• **Working data**:
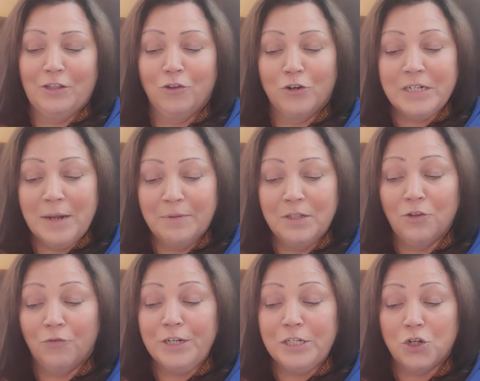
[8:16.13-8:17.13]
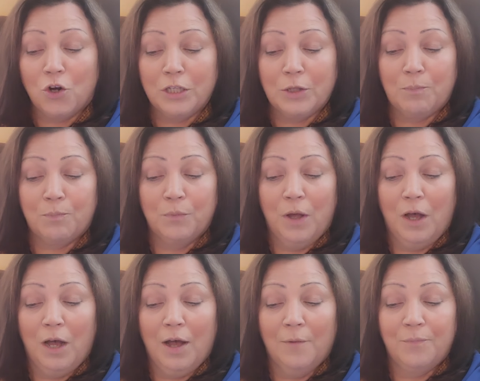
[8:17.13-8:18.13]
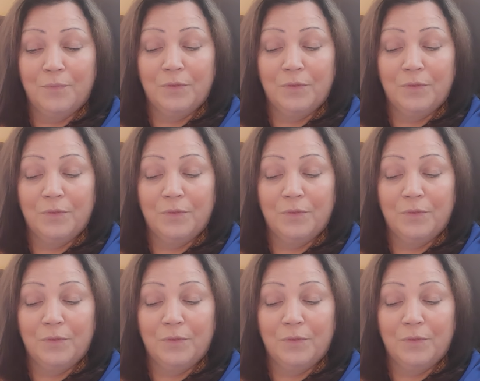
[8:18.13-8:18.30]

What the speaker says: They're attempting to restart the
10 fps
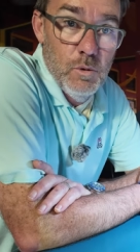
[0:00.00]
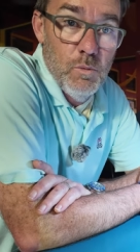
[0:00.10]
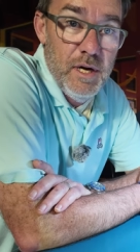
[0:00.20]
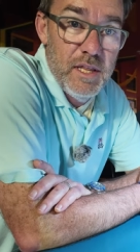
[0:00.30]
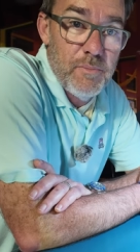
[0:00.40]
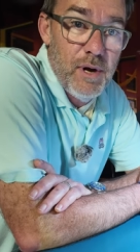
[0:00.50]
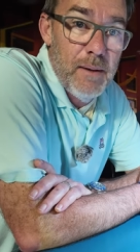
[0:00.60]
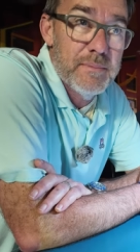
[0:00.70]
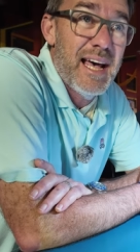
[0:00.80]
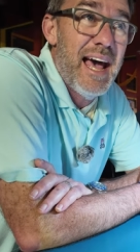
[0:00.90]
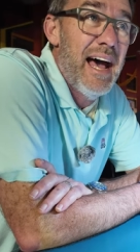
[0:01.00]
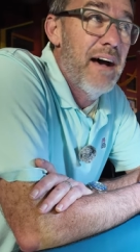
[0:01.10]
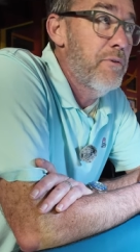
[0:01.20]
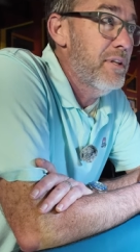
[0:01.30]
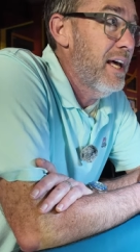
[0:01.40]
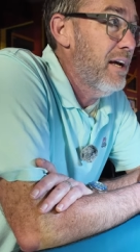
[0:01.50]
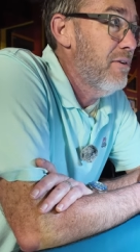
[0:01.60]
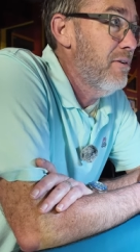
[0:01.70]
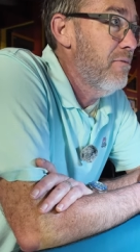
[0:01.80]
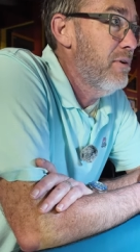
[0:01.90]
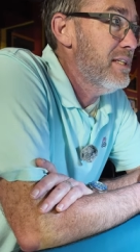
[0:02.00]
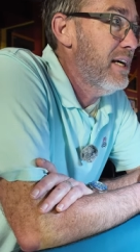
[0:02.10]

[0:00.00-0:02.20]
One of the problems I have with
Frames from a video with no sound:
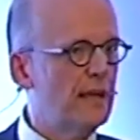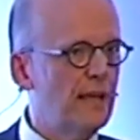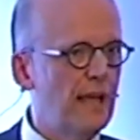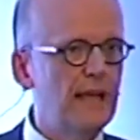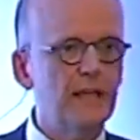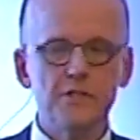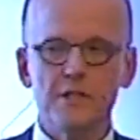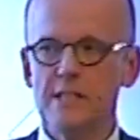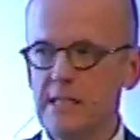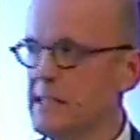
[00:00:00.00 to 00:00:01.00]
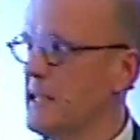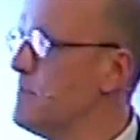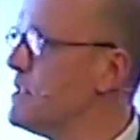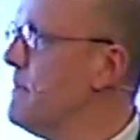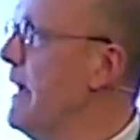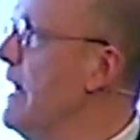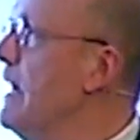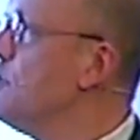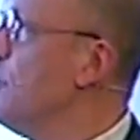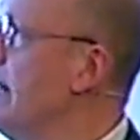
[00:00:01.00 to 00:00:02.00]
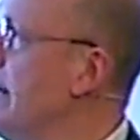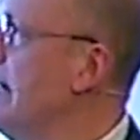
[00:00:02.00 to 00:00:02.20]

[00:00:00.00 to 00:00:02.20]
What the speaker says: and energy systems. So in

• **What needs to be done**:
Please print the data above once more, exactly as it appears, with no pictures.

• **Reply to the task**:
[8:16.13-8:17.13]
[8:17.13-8:18.13]
[8:18.13-8:18.30]

What the speaker says: They're attempting to restart the
10 fps
[0:00.00]
[0:00.10]
[0:00.20]
[0:00.30]
[0:00.40]
[0:00.50]
[0:00.60]
[0:00.70]
[0:00.80]
[0:00.90]
[0:01.00]
[0:01.10]
[0:01.20]
[0:01.30]
[0:01.40]
[0:01.50]
[0:01.60]
[0:01.70]
[0:01.80]
[0:01.90]
[0:02.00]
[0:02.10]

[0:00.00-0:02.20]
One of the problems I have with
Frames from a video with no sound:
[00:00:00.00 to 00:00:01.00]
[00:00:01.00 to 00:00:02.00]
[00:00:02.00 to 00:00:02.20]

[00:00:00.00 to 00:00:02.20]
What the speaker says: and energy systems. So in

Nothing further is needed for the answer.